God continually reveals His truth to me in a multitude of ways that often times brings me to tears and a heart of worship and joy at tasting a glimpse of His goodness. Yet I find myself walking back into the prison of believing half-truths and lies that bind me and blind me and rob me of freedom and joy and replace it with fear and anxiety and self pity.
I can look back over the year and see a lot of bad choices and the consequences they had. But the story doesn’t end there.

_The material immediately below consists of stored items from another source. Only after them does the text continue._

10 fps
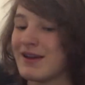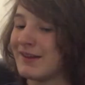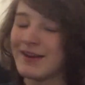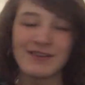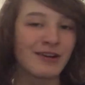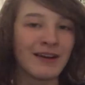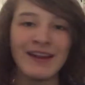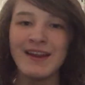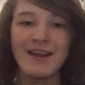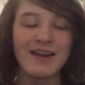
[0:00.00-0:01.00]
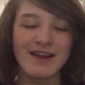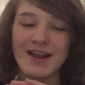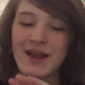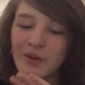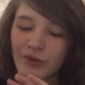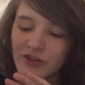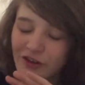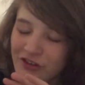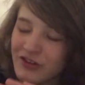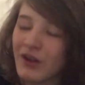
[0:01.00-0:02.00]
literally, it was a
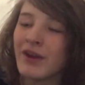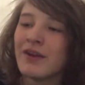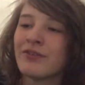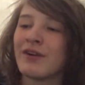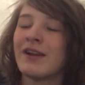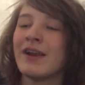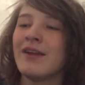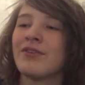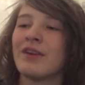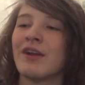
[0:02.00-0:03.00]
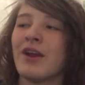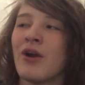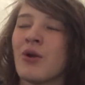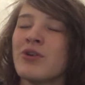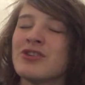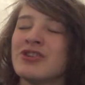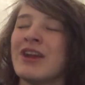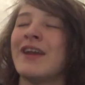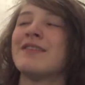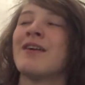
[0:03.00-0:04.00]
sigh of relief and like, oh
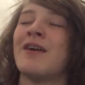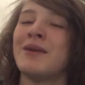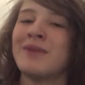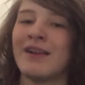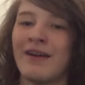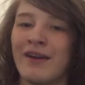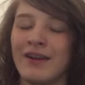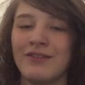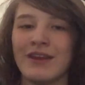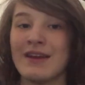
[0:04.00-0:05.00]
shit, I'm alive.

In the midst of it all, light has pierced darkness. Truth has conquered lies. Forgiveness has replaced condemnation. Fear has turned to freedom. Despair has turned to hope. It has happened in me, and I’ve seen it happen in others. All of it has shown me that in the midst of a fallen world, God can still say, “I AM.” He has not changed. He has proven Himself to be true to all the good I have known Him to be and been told He is. He has also proven that He is mystery and I have not scratched the surface of discovering all that He is and at times feel that I don’t even know Him and that He can’t be known. Yet He continues to reveal Himself to me in His perfect timing in His perfect ways just to the degree He knows I need it. And usually, it happens in very unexpected ways.
I have seen God in the face of poverty and suffering and conflict. He has shown His Himself to me in the deepest darkest places of my heart. Those are the 2 ways that best summarize this past year. God is LOVE even in the face of extreme poverty and suffering and conflict in rural Uganda. And God is LOVE in the face of my own failures and choices to live in the flesh and self-pity.

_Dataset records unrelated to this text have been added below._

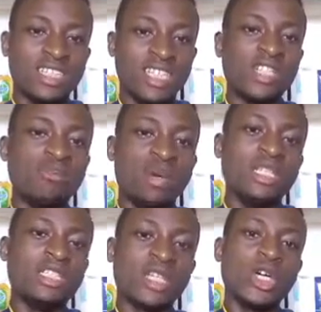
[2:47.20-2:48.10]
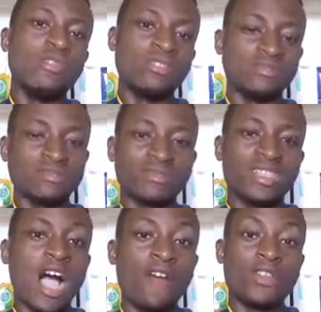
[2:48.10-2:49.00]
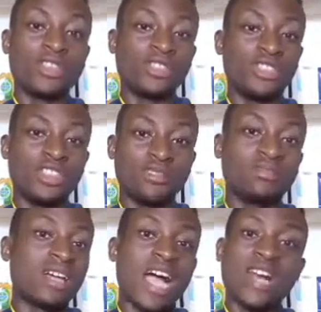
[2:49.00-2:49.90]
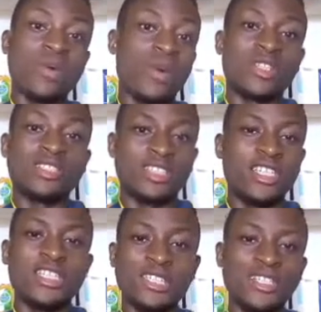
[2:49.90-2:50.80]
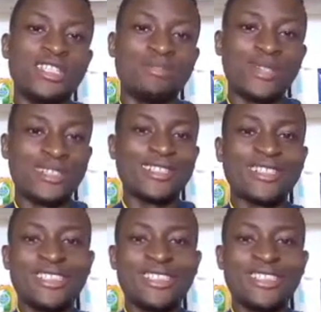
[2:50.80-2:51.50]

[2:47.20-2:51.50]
Independent cover. After this shit, I don't wanna hear no deeper.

The Gospel is more than a threatening message that if you don’t repent of your sins you’ll spend eternity in hell. In fact, that is no gospel at all This year, I can look back and say that I am experiencing the Gospel in new ways, even in the face of my own failures and sin. Being a missionary has little to do with it. Living in a foreign country is in many ways, irrelevant. The Good News is, God is bigger than all my sin and the sins of the entire world. He’s bigger than I will ever understand, but he’s also as close as a brother. A best friend. A mother. A father. He’s all that and more. Jesus is all I ever wanted, and all I ever needed, and He’s holding his nail pierced hand out to me, whispering the truth that he has washed away all my junk and it’s gone. He’s not holding anything against me, so I can let go of it myself. He just wants me to trust Him. To walk with Him each step of the way. To listen to His Spirit. To believe His truth. He has jobs for me to do, but they’re not a burden because He’s going to be the one giving me the strength and wisdom to do them…if I let Him. All this can happen now…not someday. Eternity is hard to understand. Experiencing Jesus’ love for me right now isn’t.

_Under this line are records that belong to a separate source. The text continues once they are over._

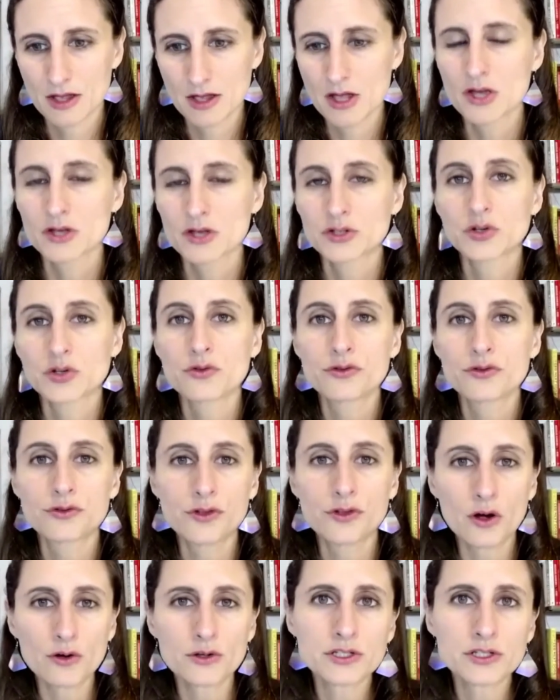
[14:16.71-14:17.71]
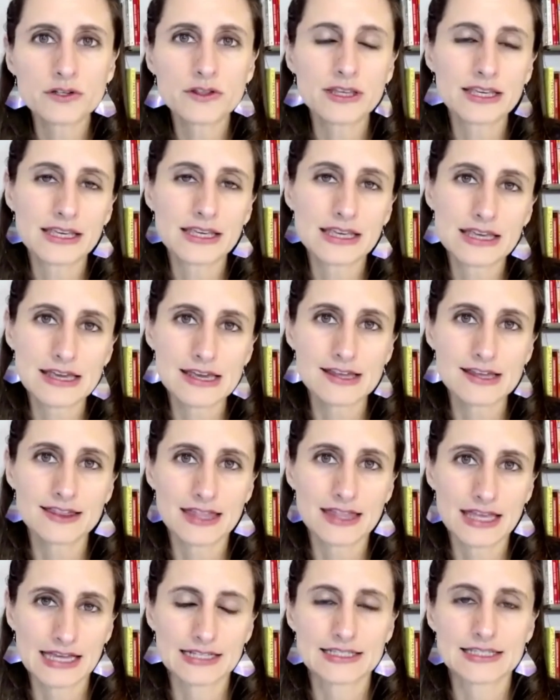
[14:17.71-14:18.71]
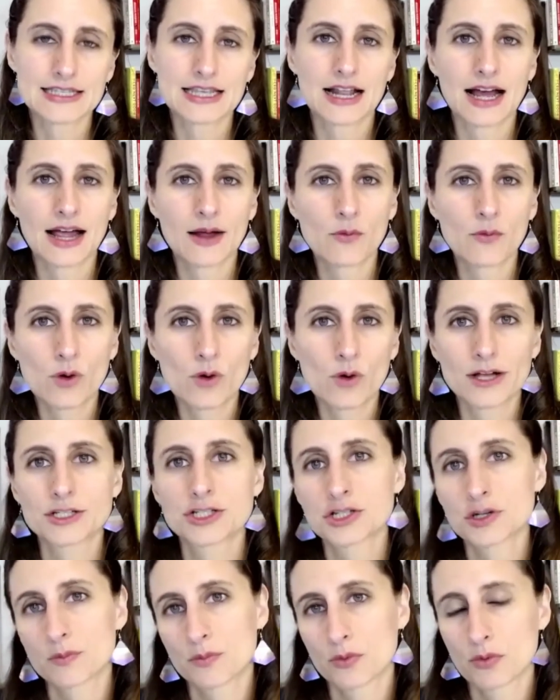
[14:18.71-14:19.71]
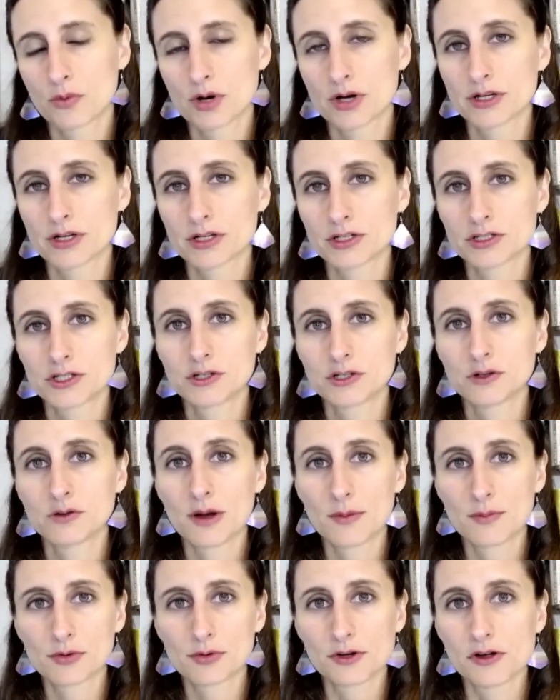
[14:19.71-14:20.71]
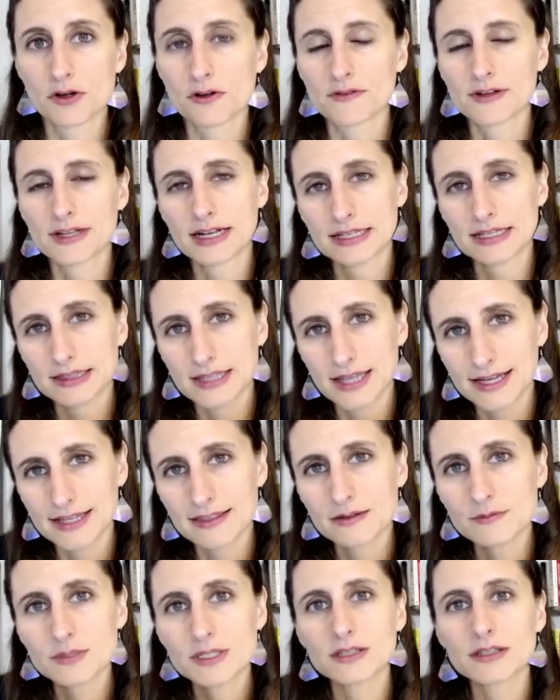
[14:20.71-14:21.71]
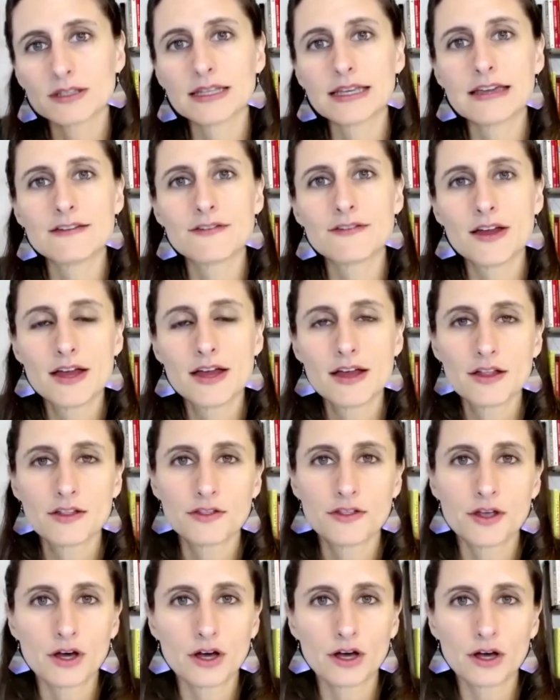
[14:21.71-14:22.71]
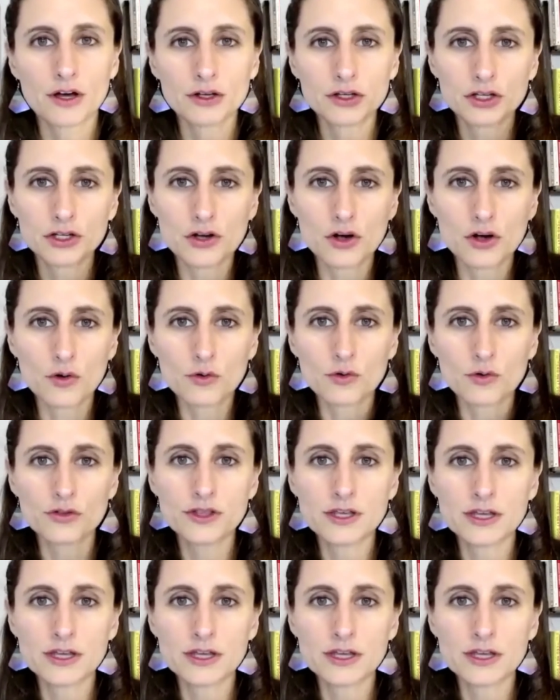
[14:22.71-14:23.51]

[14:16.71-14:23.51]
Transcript: So those are the key things that I want your board to approve. And I'd like them to leave the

That’s good news, and I don’t need the threat of a hell that He never held over anyone’s head to believe and accept it. He’s calling me AWAY from hell, UNTO himself. He’s RESTORING me to be what He designed me to be.
He’s doing it in me, and He’s doing it to others. In Uganda. In America. Everywhere.
So may this one year anniversary be a reminder that Jesus is right here with me. Removing labels, healing pain, and leading me to the freedom that comes from Father. And it’s available to orphans in Africa…and almost middle-aged men from America.